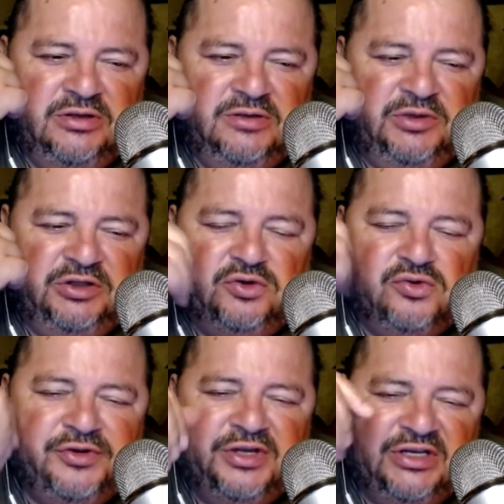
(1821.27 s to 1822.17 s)
But the cool
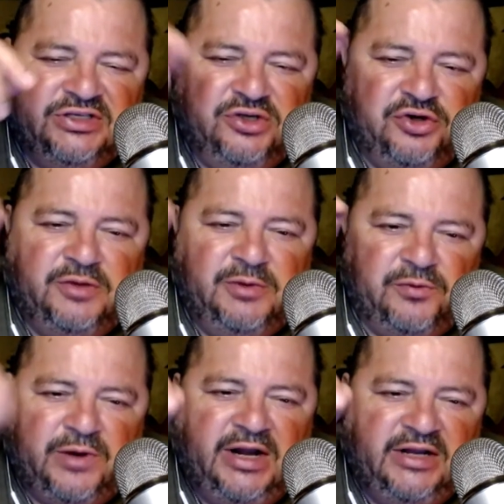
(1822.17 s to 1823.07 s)
thing is that you're going to be
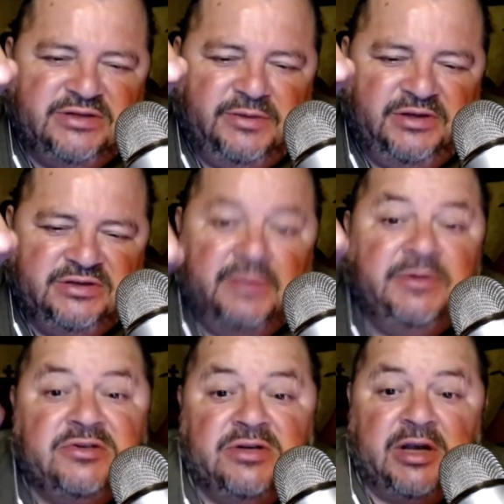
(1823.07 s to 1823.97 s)
writing something. Something's
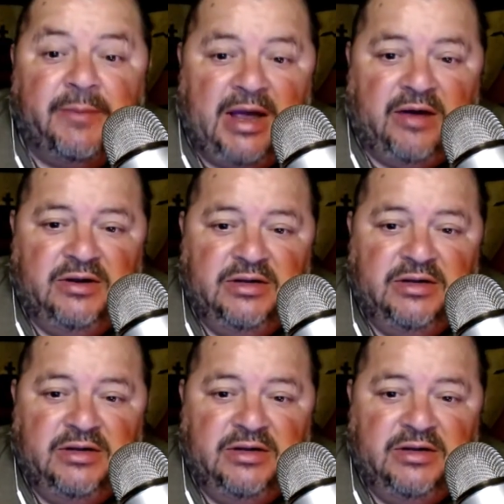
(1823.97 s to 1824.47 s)
going to come out.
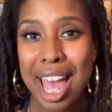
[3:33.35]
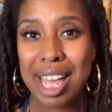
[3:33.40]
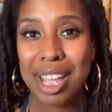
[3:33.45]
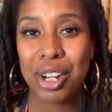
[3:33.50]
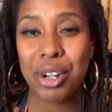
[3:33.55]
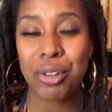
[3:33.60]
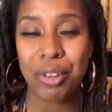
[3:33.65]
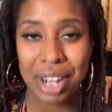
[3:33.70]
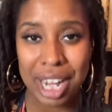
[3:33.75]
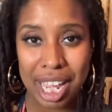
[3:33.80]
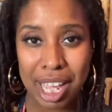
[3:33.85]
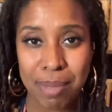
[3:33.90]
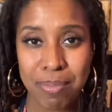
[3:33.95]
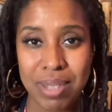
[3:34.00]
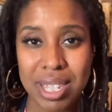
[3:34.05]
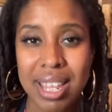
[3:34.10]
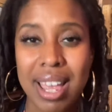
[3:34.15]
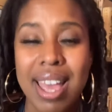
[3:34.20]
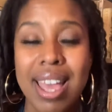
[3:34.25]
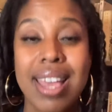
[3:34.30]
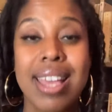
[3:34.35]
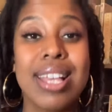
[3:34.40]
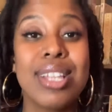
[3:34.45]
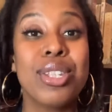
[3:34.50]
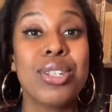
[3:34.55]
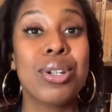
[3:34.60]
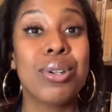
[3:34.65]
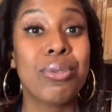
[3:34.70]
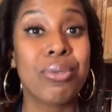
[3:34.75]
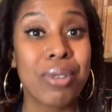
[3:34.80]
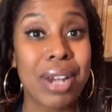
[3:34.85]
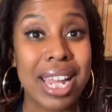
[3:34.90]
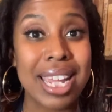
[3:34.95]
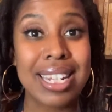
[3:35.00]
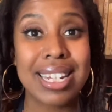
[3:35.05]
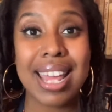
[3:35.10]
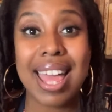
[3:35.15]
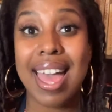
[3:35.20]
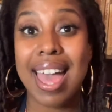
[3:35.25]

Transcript: cramps. It's great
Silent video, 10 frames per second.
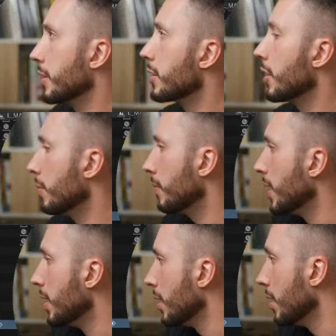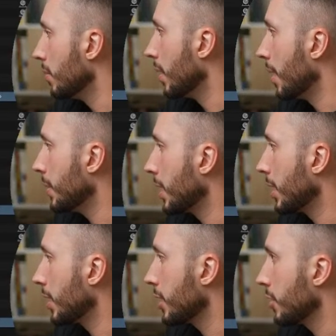so I'm going to
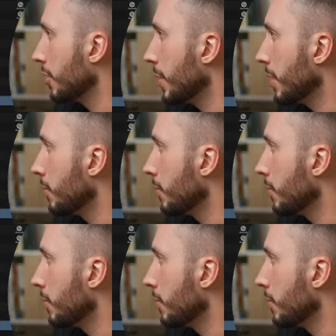click this little button,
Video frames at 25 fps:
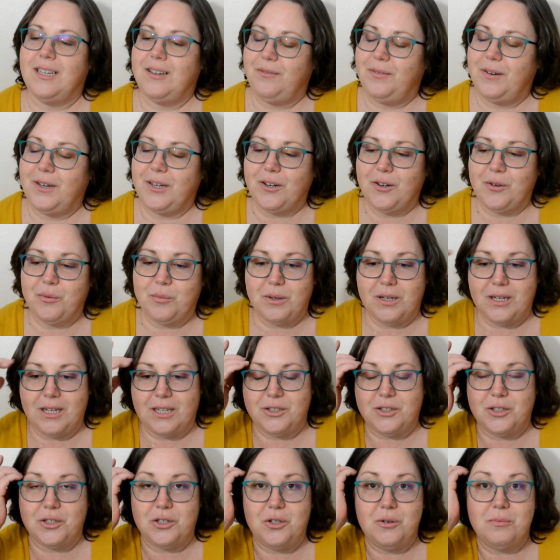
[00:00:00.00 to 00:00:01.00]
figured, well,
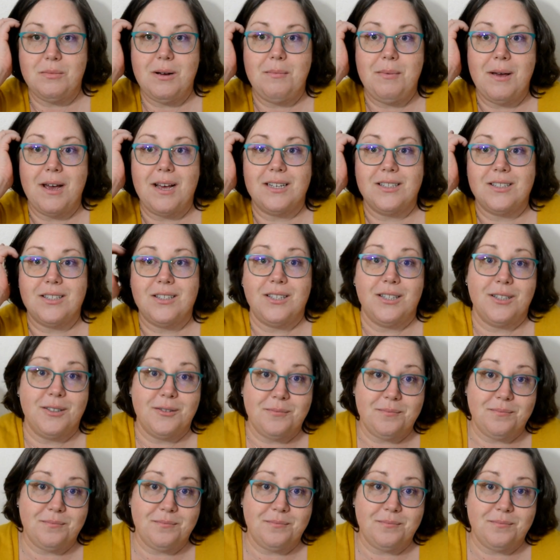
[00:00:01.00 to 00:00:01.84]
I'll just do my best.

▶ **Work order**
Print the records again exactly, pictures excluded.

▶ **Result of this exercise**
(1821.27 s to 1822.17 s)
But the cool
(1822.17 s to 1823.07 s)
thing is that you're going to be
(1823.07 s to 1823.97 s)
writing something. Something's
(1823.97 s to 1824.47 s)
going to come out.
[3:33.35]
[3:33.40]
[3:33.45]
[3:33.50]
[3:33.55]
[3:33.60]
[3:33.65]
[3:33.70]
[3:33.75]
[3:33.80]
[3:33.85]
[3:33.90]
[3:33.95]
[3:34.00]
[3:34.05]
[3:34.10]
[3:34.15]
[3:34.20]
[3:34.25]
[3:34.30]
[3:34.35]
[3:34.40]
[3:34.45]
[3:34.50]
[3:34.55]
[3:34.60]
[3:34.65]
[3:34.70]
[3:34.75]
[3:34.80]
[3:34.85]
[3:34.90]
[3:34.95]
[3:35.00]
[3:35.05]
[3:35.10]
[3:35.15]
[3:35.20]
[3:35.25]

Transcript: cramps. It's great
Silent video, 10 frames per second.
so I'm going to
click this little button,
Video frames at 25 fps:
[00:00:00.00 to 00:00:01.00]
figured, well,
[00:00:01.00 to 00:00:01.84]
I'll just do my best.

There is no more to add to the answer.